01 jul. 2024

El saludable miedo a los antiderechos

Alfredo Boccia Paz | @mengoboccia

La Organización de Estados Americanos (OEA) es considerada la asociación regional de naciones más antigua del mundo, pues su origen se remonta a la Primera Conferencia Internacional Americana, celebrada en 1890 en Washington, donde se creó la Unión Internacional de las Repúblicas Americanas. Luego de diez años, el Paraguay volvió a ser sede de su Asamblea General y, como sucede cada año, el organismo recibió críticas desde la izquierda y la derecha. Pese a los reproches sobre su incapacidad de cumplir sus fines, la visibilidad de esta reunión siempre es aprovechada por diferentes grupos sociales para exponer sus reclamos y posiciones.

Desde hace más de una década la defensa de los derechos humanos ocupa el centro de una discusión ideológica que ha venido debilitando el sistema de protección internacional, que constituye el último recurso de personas y grupos cuyos derechos son vulnerados por muchos Estados. Esa visión contrapuesta pudo observarse en la reciente Asamblea. Más de cuarenta organizaciones de mujeres y de la sociedad civil se movilizaron para reclamar al Estado paraguayo políticas públicas con perspectivas de género, racial, de discapacidad e intercultural, así como acciones ambientales y territoriales. Se trata, básicamente, de desigualdad y discriminación.

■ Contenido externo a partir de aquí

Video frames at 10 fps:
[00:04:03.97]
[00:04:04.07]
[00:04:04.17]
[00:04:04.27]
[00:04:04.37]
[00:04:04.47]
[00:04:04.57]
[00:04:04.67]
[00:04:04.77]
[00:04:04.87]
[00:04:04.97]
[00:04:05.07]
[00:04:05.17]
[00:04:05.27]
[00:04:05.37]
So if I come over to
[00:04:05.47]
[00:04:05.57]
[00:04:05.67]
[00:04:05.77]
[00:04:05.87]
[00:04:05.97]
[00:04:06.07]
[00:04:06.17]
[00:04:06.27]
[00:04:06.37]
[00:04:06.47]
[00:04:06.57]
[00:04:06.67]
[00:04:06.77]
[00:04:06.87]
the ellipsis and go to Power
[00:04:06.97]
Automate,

Pero son esas, justamente, dos palabras que irritan a los grupos conservadores, pues consideran que esconden una avanzada de la “colonización ideológica” de la agenda progresista. Las organizaciones “provida” también se manifestaron y desarrollaron un potente lobby que consigue unir a las iglesias evangélicas y católicas en contra de la llamada “ideología de género” y que enarbola la protección de la soberanía, la vida y la familia.

En esta ocasión, la delegación paraguaya disfrutó de una aliada aún más reaccionaria: la Argentina. Milei estableció líneas políticas radicales contra los derechos de casi todas las comunidades –diversidad sexual, mujeres, pueblos originarios, discapacitados, etc.– hasta el punto de poner en entredicho incluso resoluciones aprobadas hace años con consenso internacional. Se opusieron a la inserción en los textos de las “palabras malditas”: género, población LGTBI, cambio climático, racismo, criminalización social y similares.

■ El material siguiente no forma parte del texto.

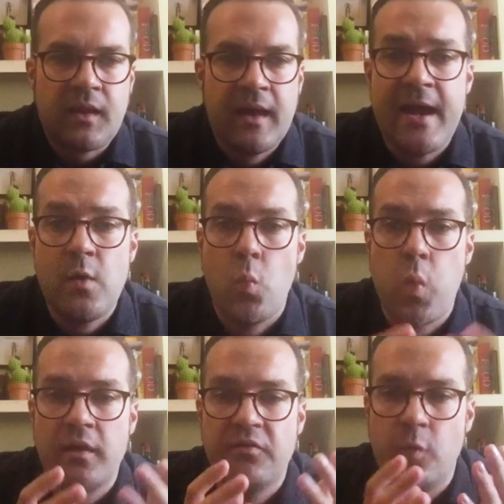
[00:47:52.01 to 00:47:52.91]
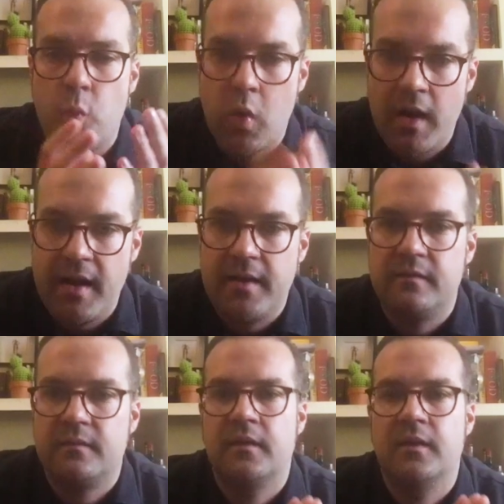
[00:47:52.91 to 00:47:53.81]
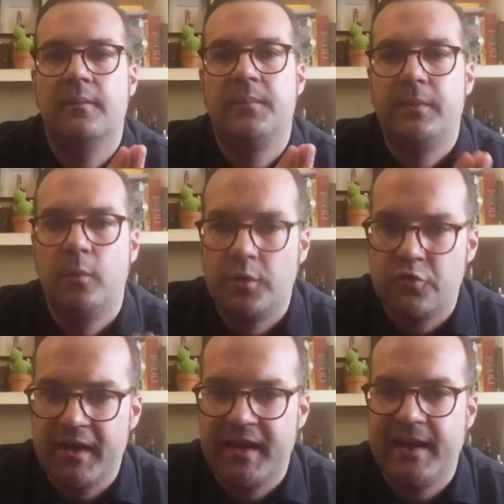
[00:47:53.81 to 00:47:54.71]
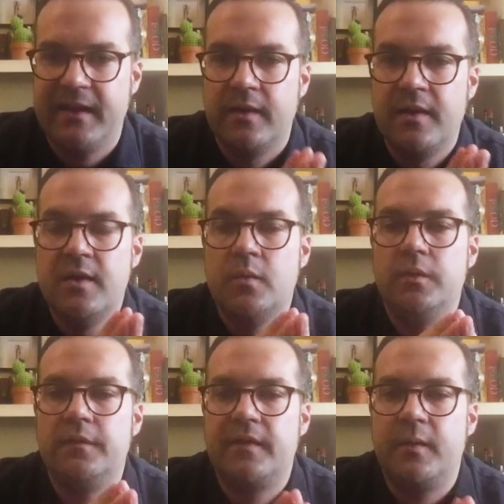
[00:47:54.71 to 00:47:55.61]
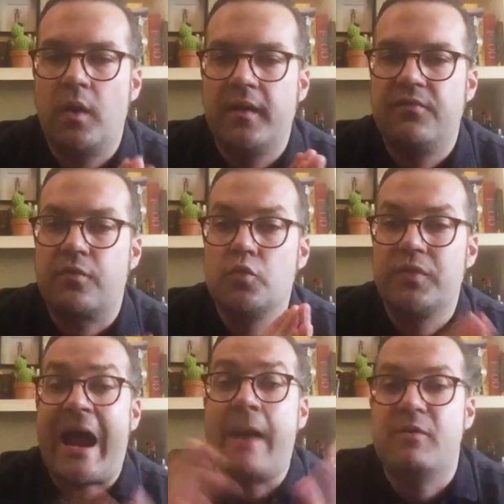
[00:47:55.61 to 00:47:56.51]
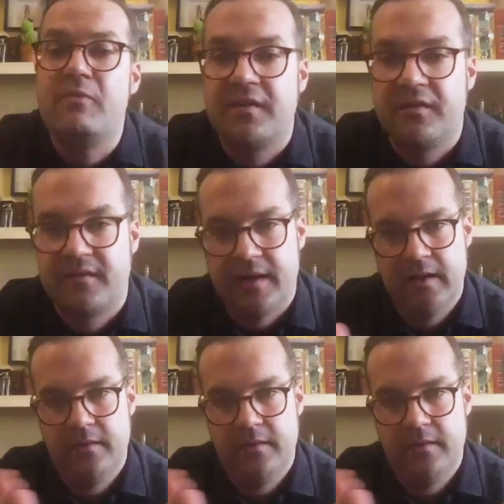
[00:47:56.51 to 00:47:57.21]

And one of the ways uh, people were drinking it was they wanted vermouth American style.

El Gobierno paraguayo quedó encantado y envalentonado con estas ideas retrógradas. Bolsonaro, el amigo que ya no está, no se animaba a tanto. Este escenario es preocupante en un país que es reticente a adherirse a Convenciones internacionales contra la discriminación y poco dispuesto a asumir sus responsabilidades firmadas ante la comunidad regional. Los gobiernos colorados de Cartes, Abdo y Peña impulsaron con fines electorales consignas simplistas, prejuiciosas y discriminatorias que penetraron exitosamente en una sociedad impregnada por la matriz más conservadora de toda América. Solo en un contexto así puede entenderse que la senadora neocartista Zenaida Delgado –otro podrido regalo de Payo Cubas a nuestro Parlamento– proponga el absurdo de eliminar la palabra “género” de la comisión del mismo nombre.

El problema de estos avances es que nunca son simplemente iniciativas “antiideología de género”, sino que siempre se transforman en antiderechos. No les gusta esta adjetivación, pero existen y, sí, producen temor. Son los grupos de personas que se oponen al reconocimiento y ejercicio de los derechos humanos. En general utilizan la religión para vetar derechos de las mujeres, el reconocimiento de la diversidad sexual y la pluralidad de familias. Su influencia política es enorme.

Imposible no tenerles miedo a los fundamentalistas religiosos. Han logrado frenar leyes importantes y están cada vez más presentes y coordinados con organizaciones internacionales. El abogado brasileño Paulo Abrão, experto en derechos humanos, lo pone así: “Si en el pasado los gobernantes eran elegidos prometiendo defender derechos humanos y luego no cumplían, ¿qué pasará ahora que están siendo elegidos con discursos antiderechos?”.